Here's a little more in-depth overview:
Unix-like systems are traditionally build with console only, and historically they were so from the beginning until developers came up with graphical interface. Particularly , there must be a graphical server (think of it as a program/software ). So in the old days you'd go to console, log in, and run startx
command to start that graphical server (in fact it's called the X server or X11, hence startx
naming for the command ). Nowadays, there are other servers than X, particularly there's Wayland graphical server and X server derivatives. The first graphical environment would be motif , or mwm
, which I use occasionally. Now, if you run startx
you'd get simply the default environment that you have set for your user. If you'd want something else, you'd run startx /usr/bin/gnome-shell
for instance.
As you can see this approach is somewhat cumbersome, so over the years developers came up with graphical login screens. In the Linux world they are commonly known as display managers or greeters. For instance, the default login screen for Ubuntu would be lightdm
. This sofware decides which environment to give for a particular user. On that same login screen, you'd chose an alternative environment which are installed on your system.

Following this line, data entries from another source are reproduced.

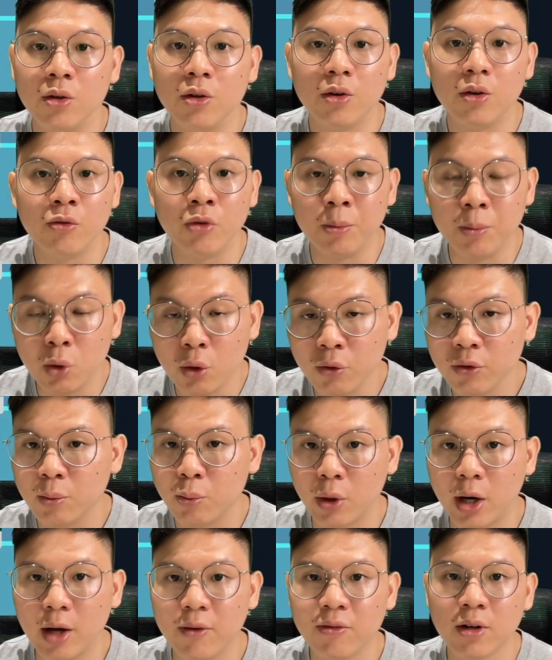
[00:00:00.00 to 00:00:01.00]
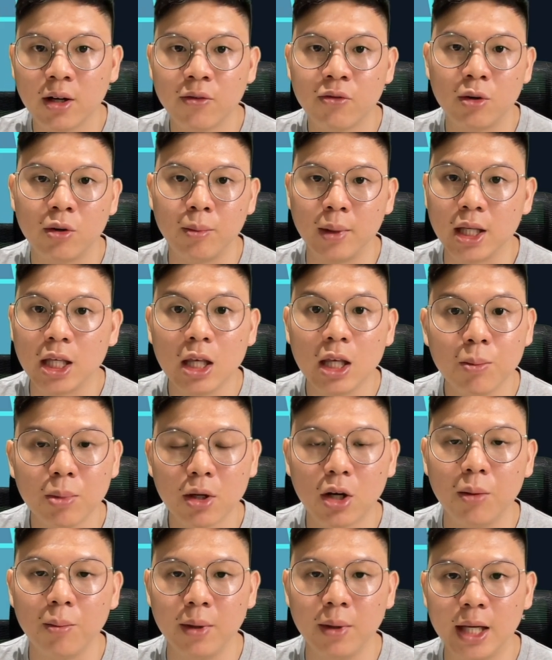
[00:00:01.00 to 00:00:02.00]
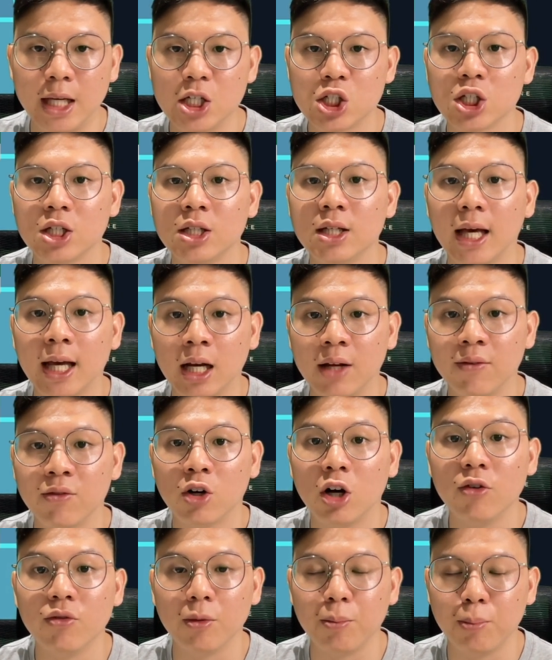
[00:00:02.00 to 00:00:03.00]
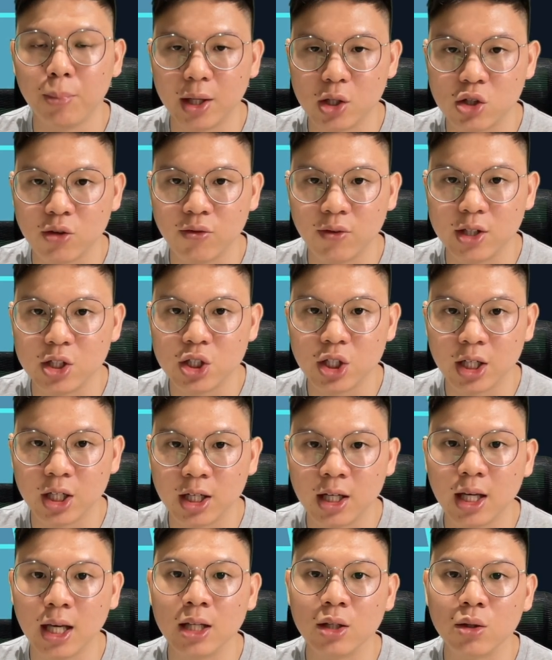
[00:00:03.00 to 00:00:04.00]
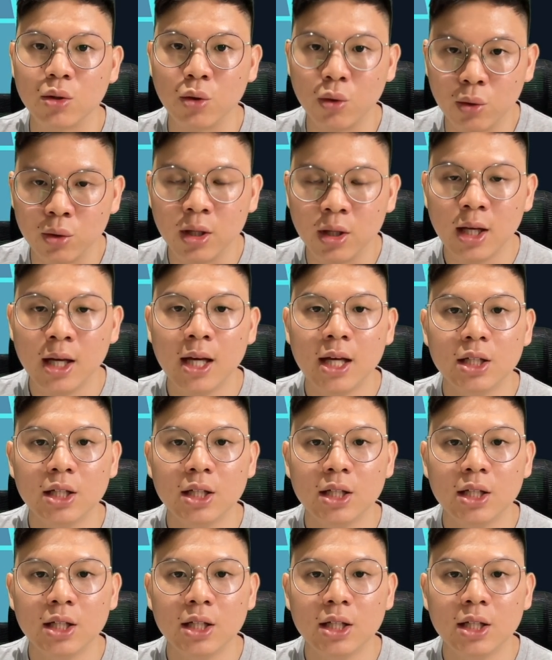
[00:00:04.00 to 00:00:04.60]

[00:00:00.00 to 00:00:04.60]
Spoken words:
remove the Bravka from my keeper combination, and I've gone for Petrovic here in goal.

Can a user install multiple environments ? Yes. On my machine I have gnome
,openbox
,blackbox
,icewm
,mwm
, and unity
. Can two different environments be ran at the same time ? Yes. I occasionally run gnome-shell
as logged in from the graphical login screen, and openbox
on tty1 console with that same startx
command mentioned above. An instance of x server works the same way as if you'd run multiple instances of any other software, and each instance shares control over screen and keyboard at a time - when one is active, the other just waits in the background for the user to give control over keyboard and screen to it.
There's tons of benefit for running multiple GUI environments, actually. If something breaks after an update, for instance Unity doesn't start , you can always hop into Gnome and continue working.